Foram presos um influencer digital, que conta com mais der 100 mil seguidores nas redes sociais, além de outros dois homens e uma mulher na ação. Uma quinta pessoa foi identificada, mas até a publicação não havia sido localizada.
A Polícia Civil cumpriu, ao todo, 12 mandados de busca e apreensão em Araçatuba. Foram apreendidas notas de dinheiro em espécie, máquinas de cartões, aparelhos de celular, além de armas de fogo e munições.
Dentre os presos, inclusive, um deles acabou sendo preso em flagrante por posse de arma de fogo de forma irregular.
De acordo com investigação da Polícia Civil de Araçatuba, a quadrilha estava aplicando golpes por telefone e pela internet. A investigação realizada identificou o padrão das atividades ilícitas e fez com que os policiais chegassem até os executores.
Durante as investigações, a Polícia encontrou nas redes sociais imagens onde os acusados ostentavam grande quantidade de dinheiro. Eles teriam aliciado terceiros para que emprestassem as contas para armazenamento dos valores conseguidos com os golpes.
Dentre os golpes aplicados estariam o do falso advogado, que tem se tornado comum na cidade, além de outros como do falso parente.

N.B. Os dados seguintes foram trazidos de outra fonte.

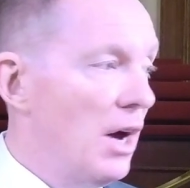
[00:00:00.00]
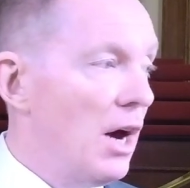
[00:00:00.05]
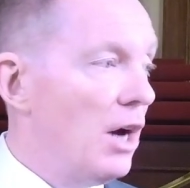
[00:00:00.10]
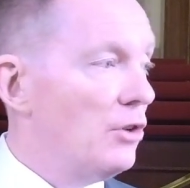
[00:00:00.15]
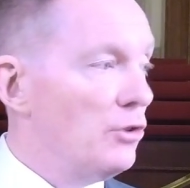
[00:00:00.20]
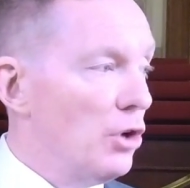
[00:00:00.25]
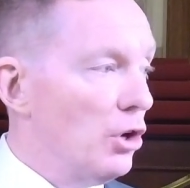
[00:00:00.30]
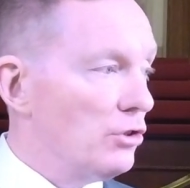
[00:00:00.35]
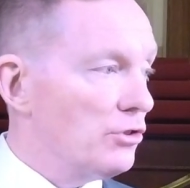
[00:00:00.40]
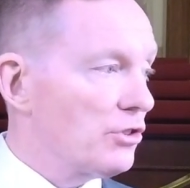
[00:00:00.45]

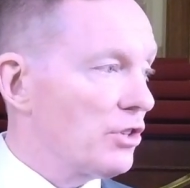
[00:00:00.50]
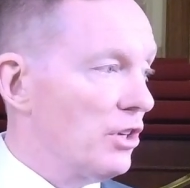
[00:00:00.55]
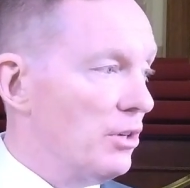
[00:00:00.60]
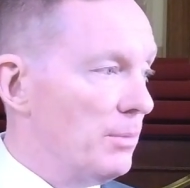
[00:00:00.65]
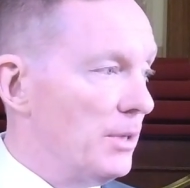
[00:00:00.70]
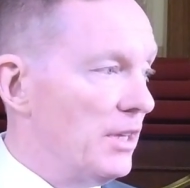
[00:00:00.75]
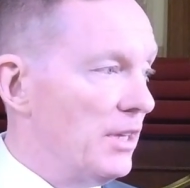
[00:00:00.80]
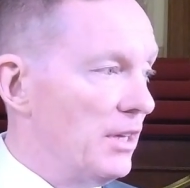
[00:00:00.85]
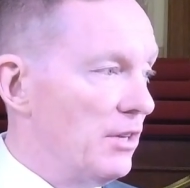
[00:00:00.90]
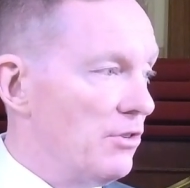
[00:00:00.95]
are not going to
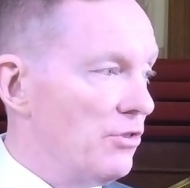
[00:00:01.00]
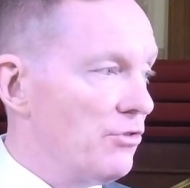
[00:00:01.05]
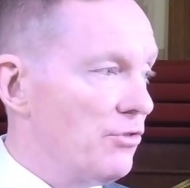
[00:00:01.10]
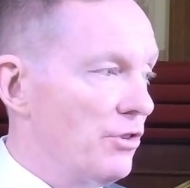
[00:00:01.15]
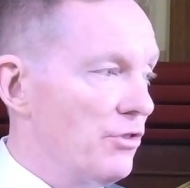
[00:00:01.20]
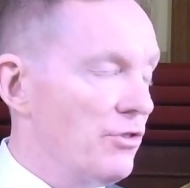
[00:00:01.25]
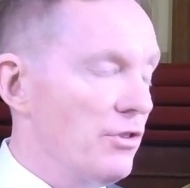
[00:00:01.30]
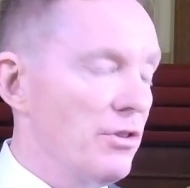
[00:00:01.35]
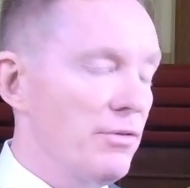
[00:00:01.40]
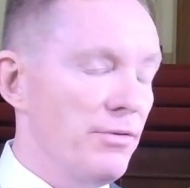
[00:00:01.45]
be the
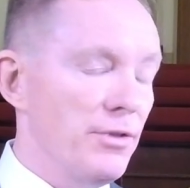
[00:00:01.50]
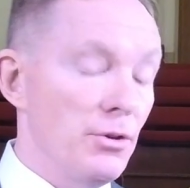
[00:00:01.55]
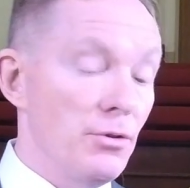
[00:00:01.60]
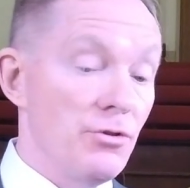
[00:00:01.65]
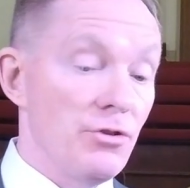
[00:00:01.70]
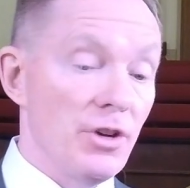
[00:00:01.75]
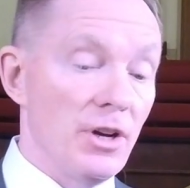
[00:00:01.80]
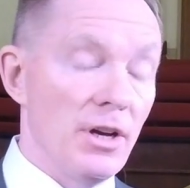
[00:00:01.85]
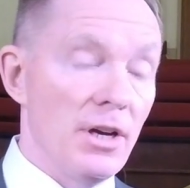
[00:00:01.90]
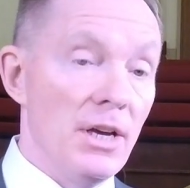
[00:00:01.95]
industries of the
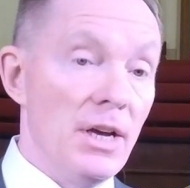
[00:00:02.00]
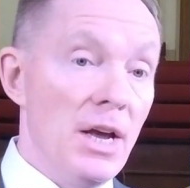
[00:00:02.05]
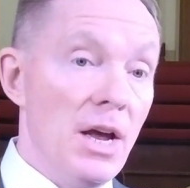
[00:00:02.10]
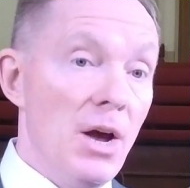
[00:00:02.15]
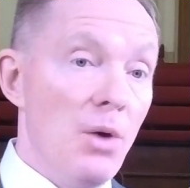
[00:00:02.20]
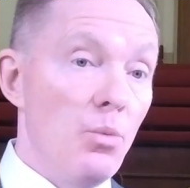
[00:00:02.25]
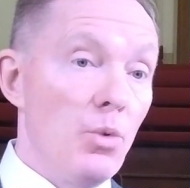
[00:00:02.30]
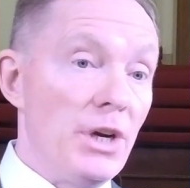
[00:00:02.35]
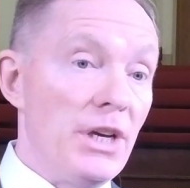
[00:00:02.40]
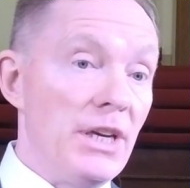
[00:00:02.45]
future.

Ainda não há informações exatas sobre o número de vítimas e os valores que foram subtraídos, porém, boletins de ocorrência dão conta de que algumas das vítimas podem ser das regiões de São Paulo (SP) e Campinas (SP). Também haveria pessoas que fazem parte da quadrilha e que residem em Bauru (SP).

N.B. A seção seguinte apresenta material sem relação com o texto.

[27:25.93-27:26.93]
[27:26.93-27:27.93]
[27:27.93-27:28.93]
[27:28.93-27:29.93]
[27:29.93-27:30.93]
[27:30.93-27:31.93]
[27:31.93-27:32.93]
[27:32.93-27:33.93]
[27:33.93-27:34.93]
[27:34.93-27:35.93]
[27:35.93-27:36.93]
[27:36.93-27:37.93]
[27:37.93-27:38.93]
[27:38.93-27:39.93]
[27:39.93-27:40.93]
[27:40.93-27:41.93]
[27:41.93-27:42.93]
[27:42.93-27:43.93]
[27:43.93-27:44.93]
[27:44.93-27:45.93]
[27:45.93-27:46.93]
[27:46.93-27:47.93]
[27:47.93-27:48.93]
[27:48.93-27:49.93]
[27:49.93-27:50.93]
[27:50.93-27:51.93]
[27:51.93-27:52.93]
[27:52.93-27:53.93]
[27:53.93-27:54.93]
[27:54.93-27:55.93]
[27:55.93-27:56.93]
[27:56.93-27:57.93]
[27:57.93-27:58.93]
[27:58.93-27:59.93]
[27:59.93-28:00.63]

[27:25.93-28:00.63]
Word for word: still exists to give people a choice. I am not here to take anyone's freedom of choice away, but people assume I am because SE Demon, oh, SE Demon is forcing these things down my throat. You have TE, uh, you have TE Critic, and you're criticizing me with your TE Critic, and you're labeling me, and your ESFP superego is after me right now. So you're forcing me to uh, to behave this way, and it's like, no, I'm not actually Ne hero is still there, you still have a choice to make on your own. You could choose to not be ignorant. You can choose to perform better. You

Os quatro presos foram levados à Central de Polícia Judiciária de Araçatuba e seguem à disposição da Justiça.
O objetivo após a apreensão dos materiais e prisão dos investigados é analisar todo o material que foi apreendido para dar sequência nas investigações. A Polícia suspeita que mais pessoas estejam na organização. Além disso, os policiais também querem descobrir quem são os executores dos golpes.